Anonymous
Post 03/26/2014 21:09     Subject: DH wants to pay for all "our kids" to go to the same school...read details

^^^

Luckily I am the first wife.
Anonymous
Post 03/26/2014 21:09     Subject: DH wants to pay for all "our kids" to go to the same school...read details

OP, you are a better woman than I am. I could not stand such a close relationship with my husbands ex. Even if money were no issue, this would be too much closeness for me.
Anonymous
Post 03/26/2014 14:54     Subject: DH wants to pay for all "our kids" to go to the same school...read details

OP, I would let DH float the idea. Keep the initial conversation simple: "We love that all of our kids are close. We value that relationship more that we can say. I know (oldest child) has really enjoyed her time at ABC school and (your 4-year-old) is excited to go there, too. Obviously, any decision regarding schooling is up toyou, but if you and Spouse think ABC school would be a good fit for (her 4-year-old), we want you to know that we would gladly pay for one more tuition in order to keep the kids together. Let's get dinner some time and you can let us know if that's something you'd consider."
Anonymous
Post 03/26/2014 14:38     Subject: DH wants to pay for all "our kids" to go to the same school...read details

Anonymous wrote:
Anonymous wrote:Member of a blended family here - I can't think of too many cons for your situation if you are certain the funds exist. I think you married a good guy.

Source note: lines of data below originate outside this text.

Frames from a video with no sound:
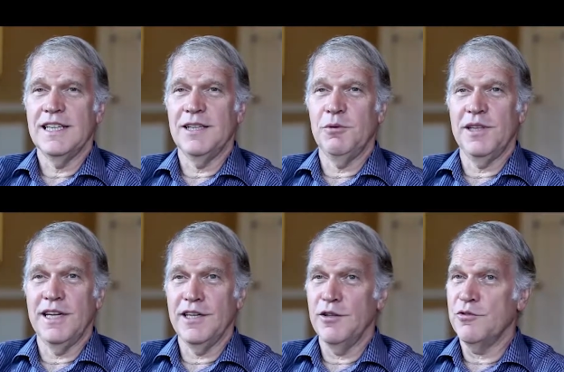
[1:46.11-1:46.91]
We
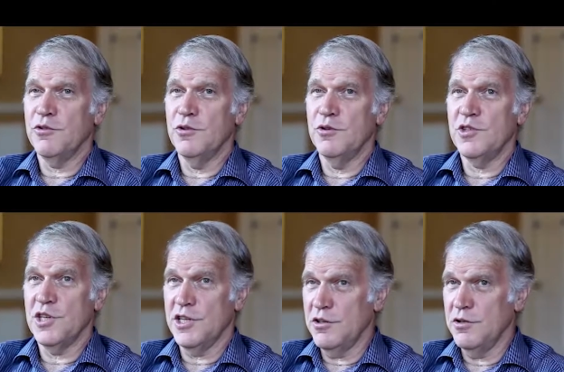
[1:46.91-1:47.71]
then go through
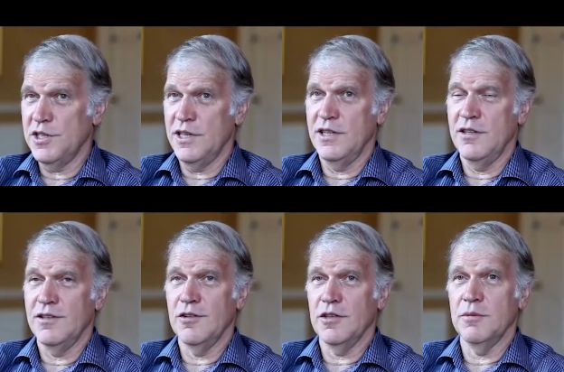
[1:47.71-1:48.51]
security
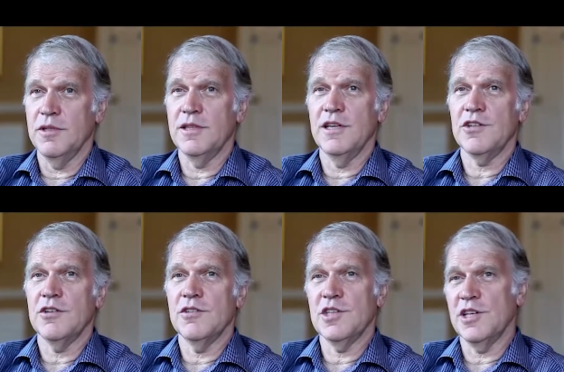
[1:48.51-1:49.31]

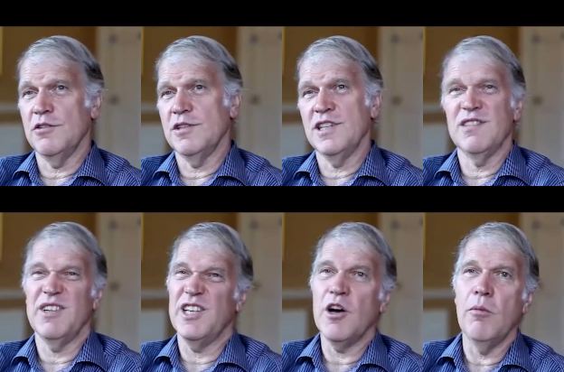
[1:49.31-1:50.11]
documentation. Security is a
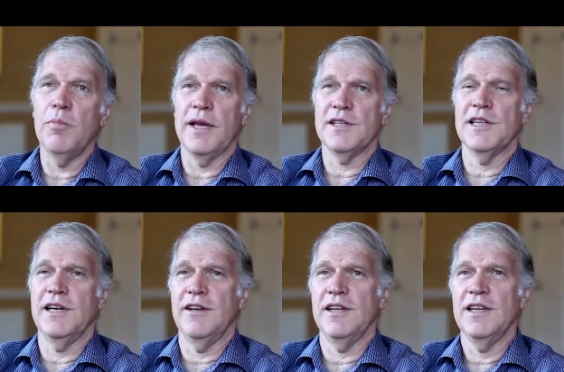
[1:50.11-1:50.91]
very complex
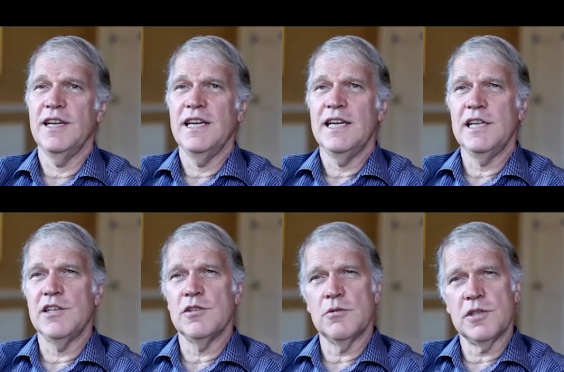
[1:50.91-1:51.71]
area. It
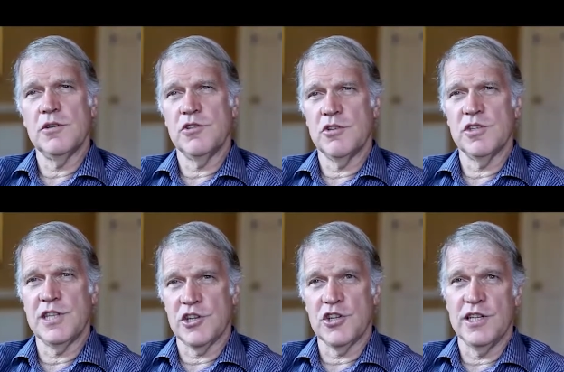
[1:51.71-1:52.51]
is also
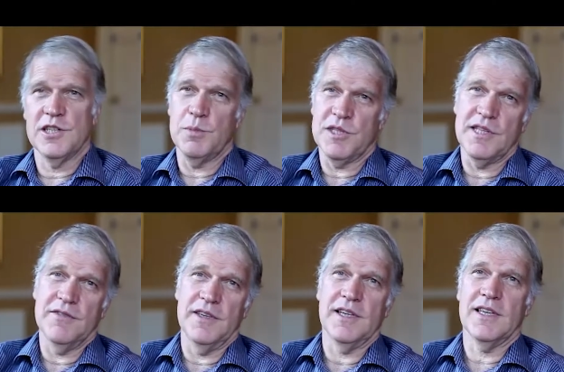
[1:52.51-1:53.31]
jurisdictionally
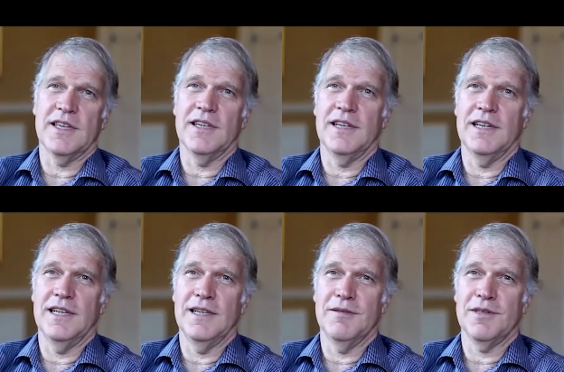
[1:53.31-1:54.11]
specific,
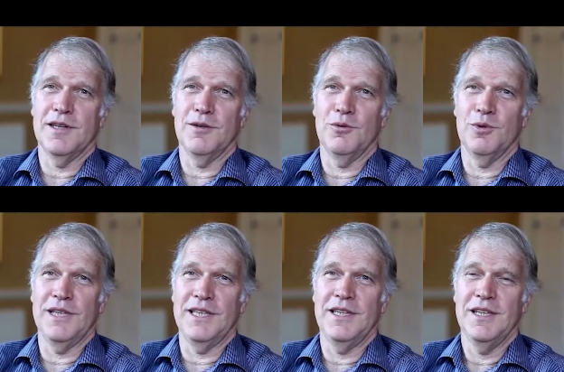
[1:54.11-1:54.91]
so
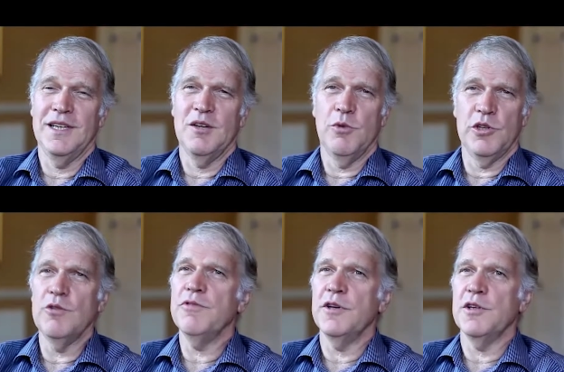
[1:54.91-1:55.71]
we do
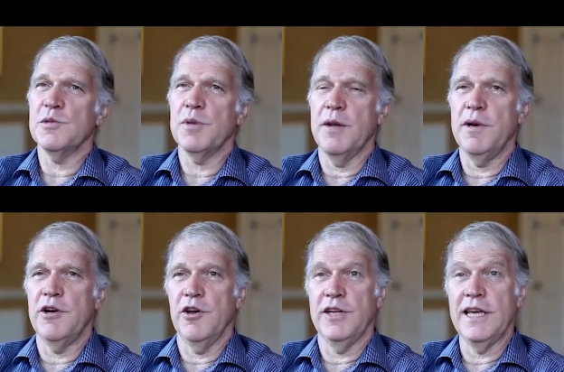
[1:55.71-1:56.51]
focus
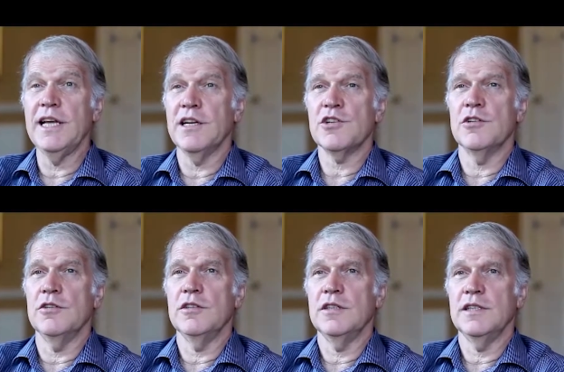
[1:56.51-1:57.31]
primarily on English law
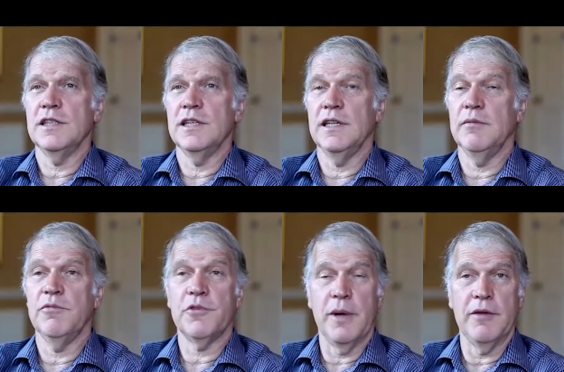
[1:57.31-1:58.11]

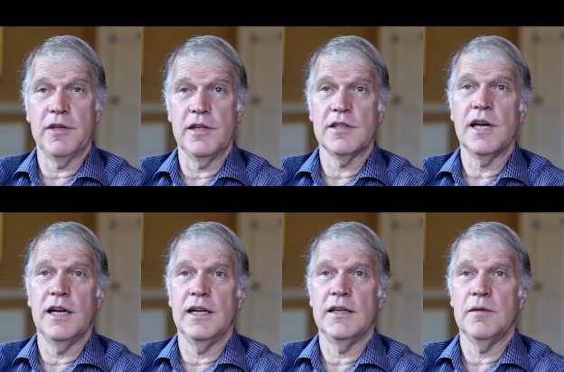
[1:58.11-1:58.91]
throughout the
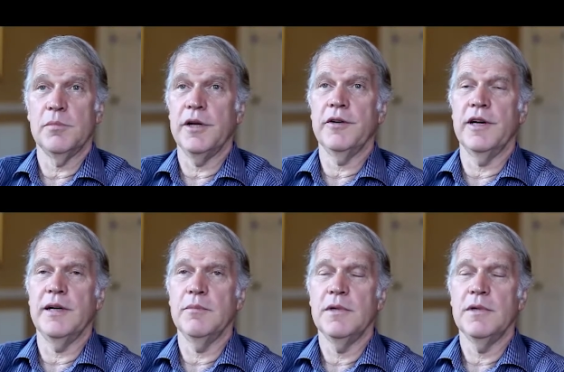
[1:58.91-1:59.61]
entire program.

She apparently married a rich one as well.


There are a lot more wealthy people who don't spend a dime on others than generous wealthy people trust me. This is a good and rare situation.
Anonymous
Post 03/26/2014 14:35     Subject: DH wants to pay for all "our kids" to go to the same school...read details

Anonymous wrote:Member of a blended family here - I can't think of too many cons for your situation if you are certain the funds exist. I think you married a good guy.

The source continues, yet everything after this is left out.